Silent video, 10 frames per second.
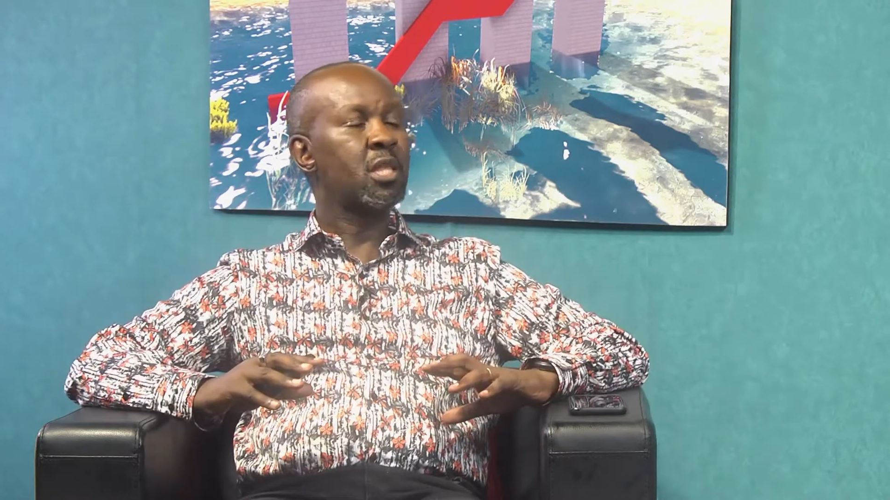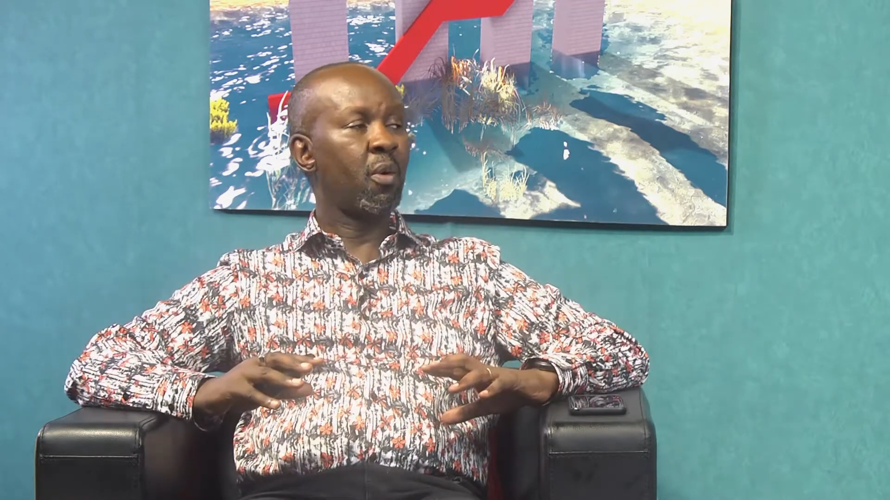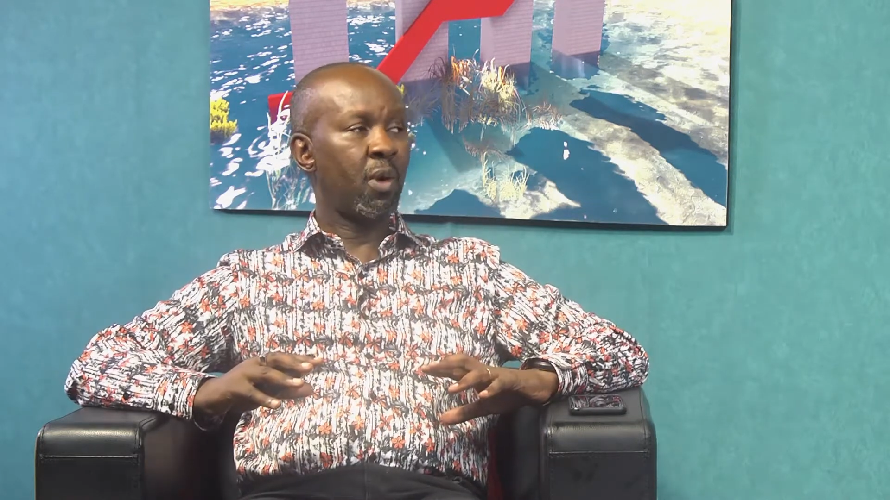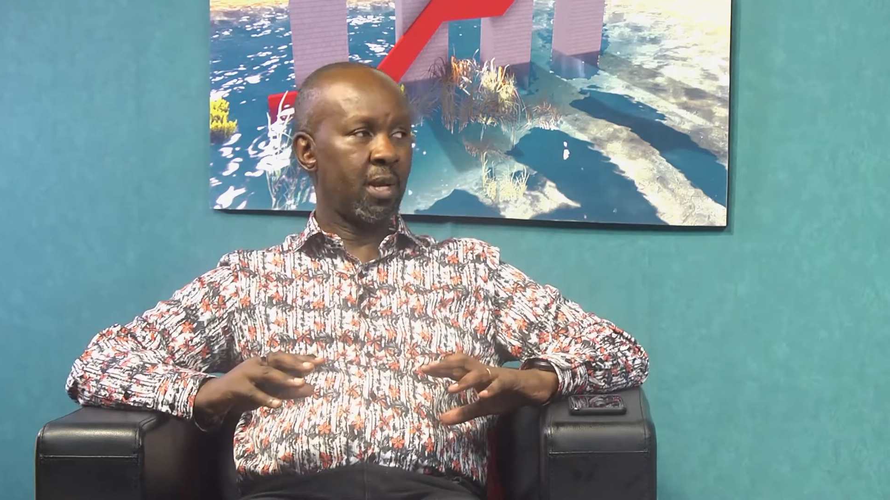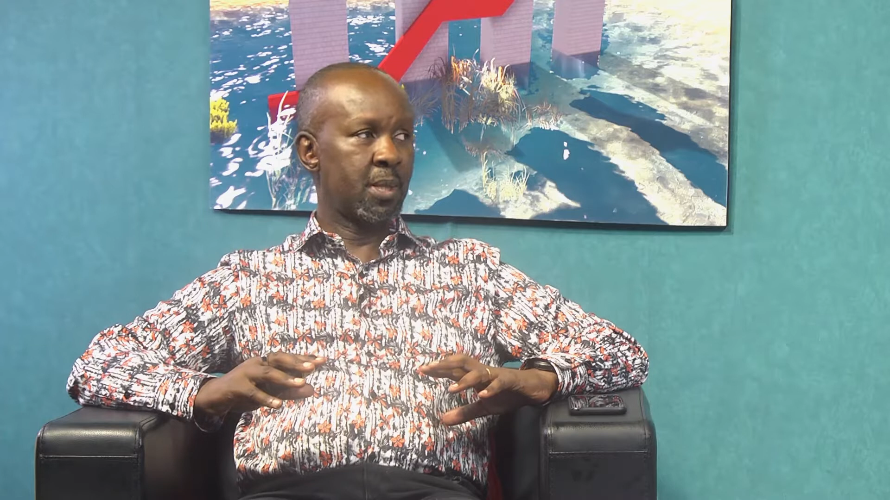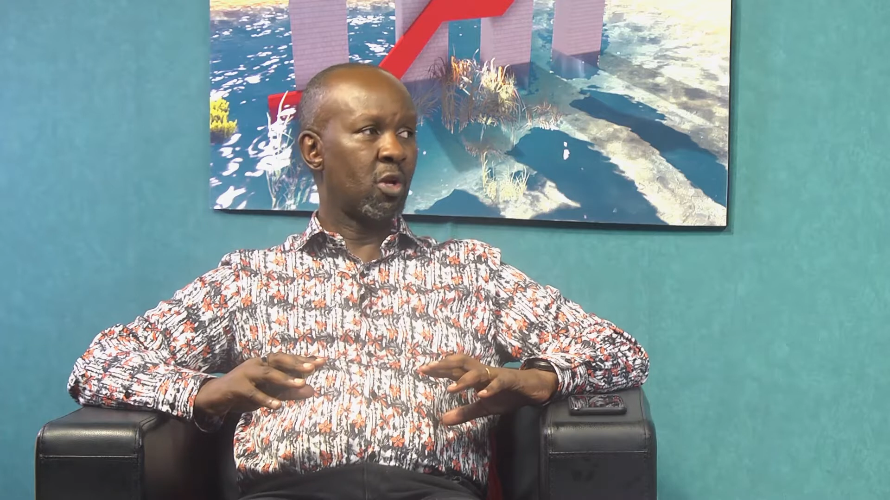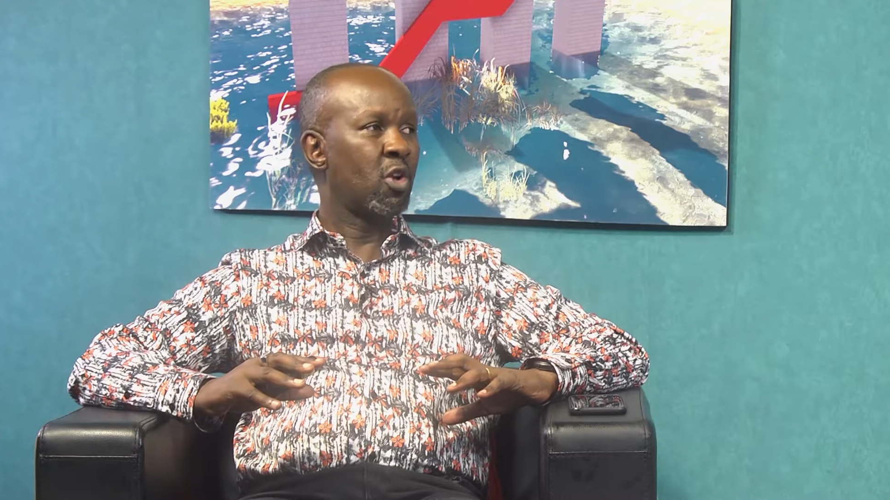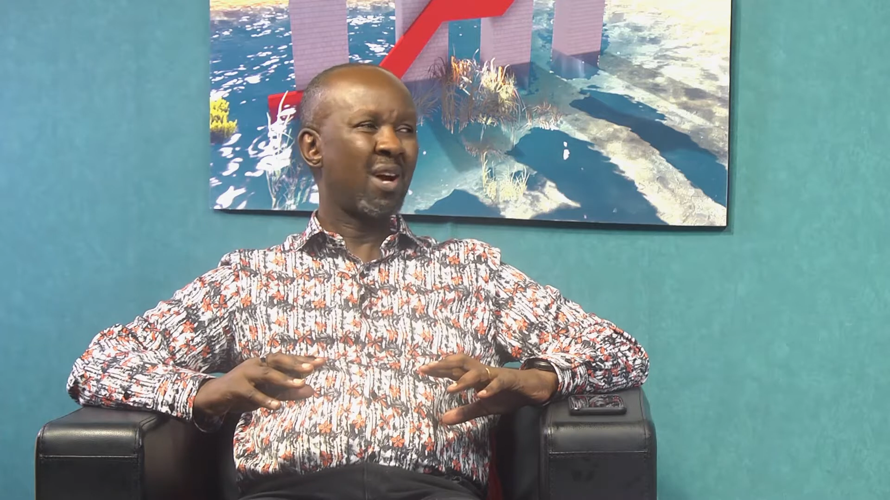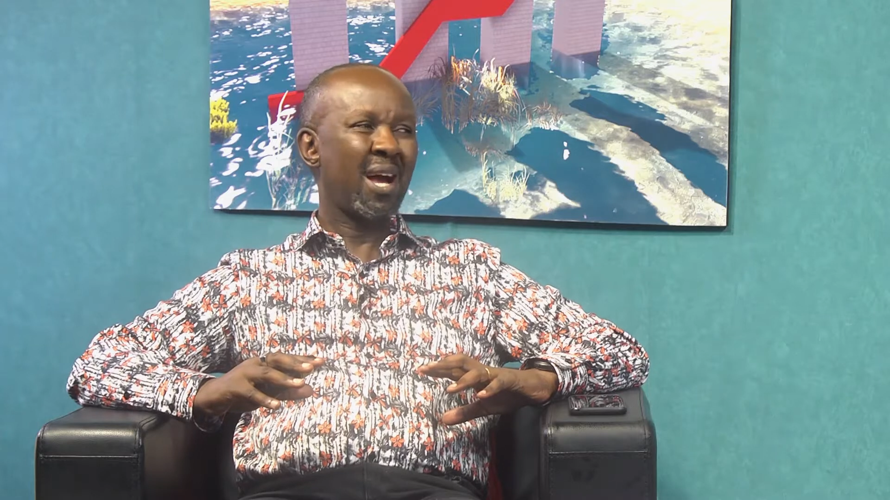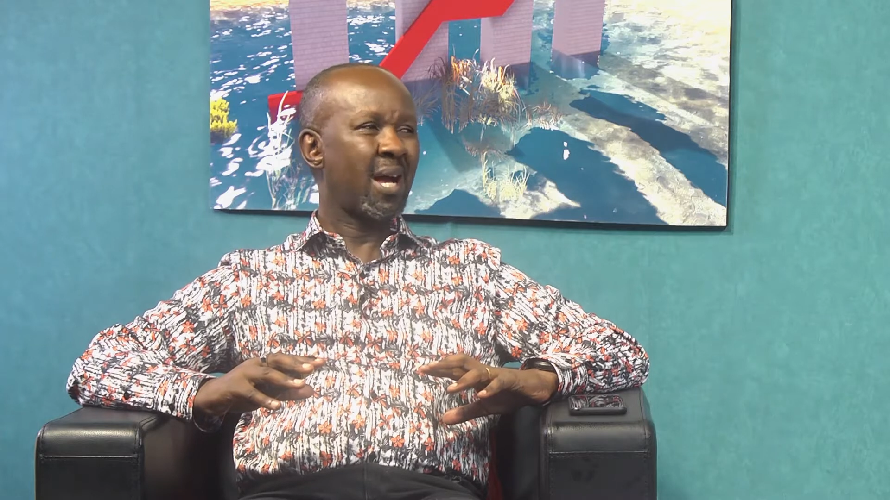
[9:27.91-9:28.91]
the word. It's no
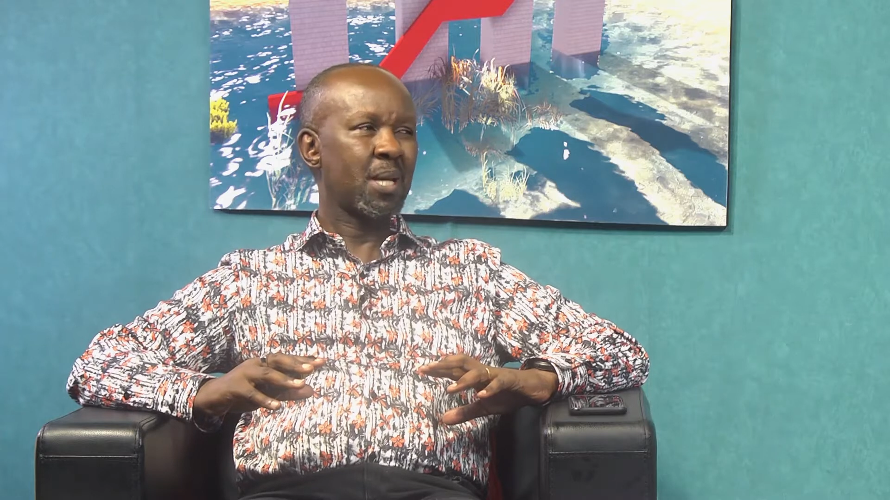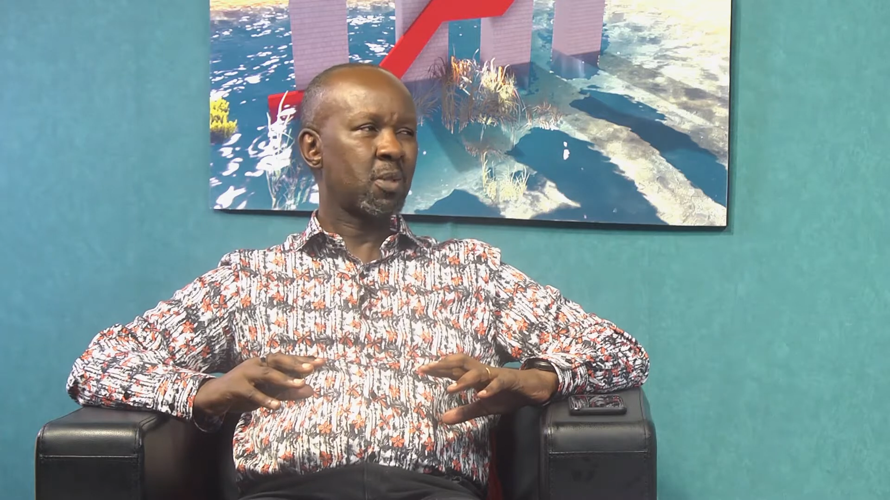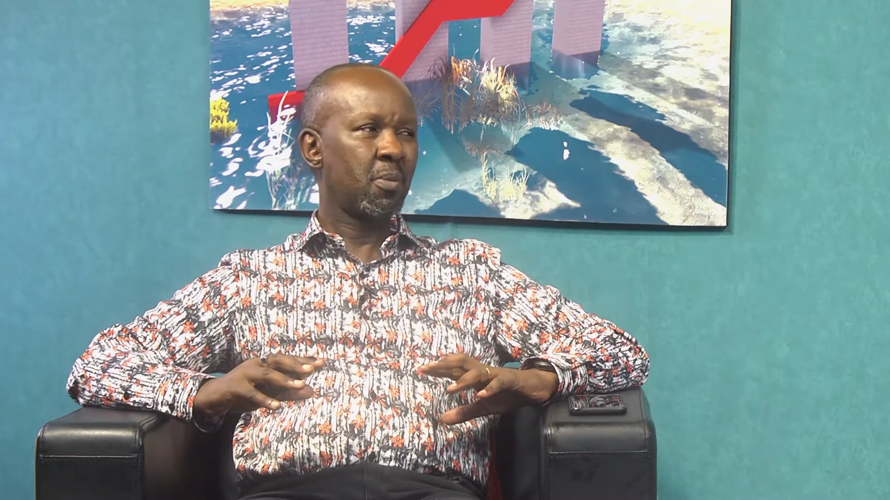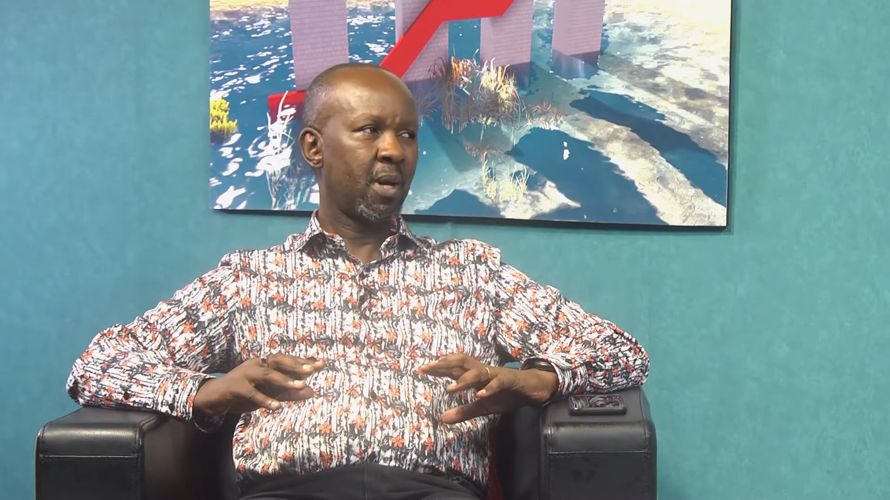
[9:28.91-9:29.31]
longer a customer.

§ Instructions for the task
Reproduce all of the material exactly, apart from the pictures.

§ Reply
Silent video, 10 frames per second.
[9:27.91-9:28.91]
the word. It's no
[9:28.91-9:29.31]
longer a customer.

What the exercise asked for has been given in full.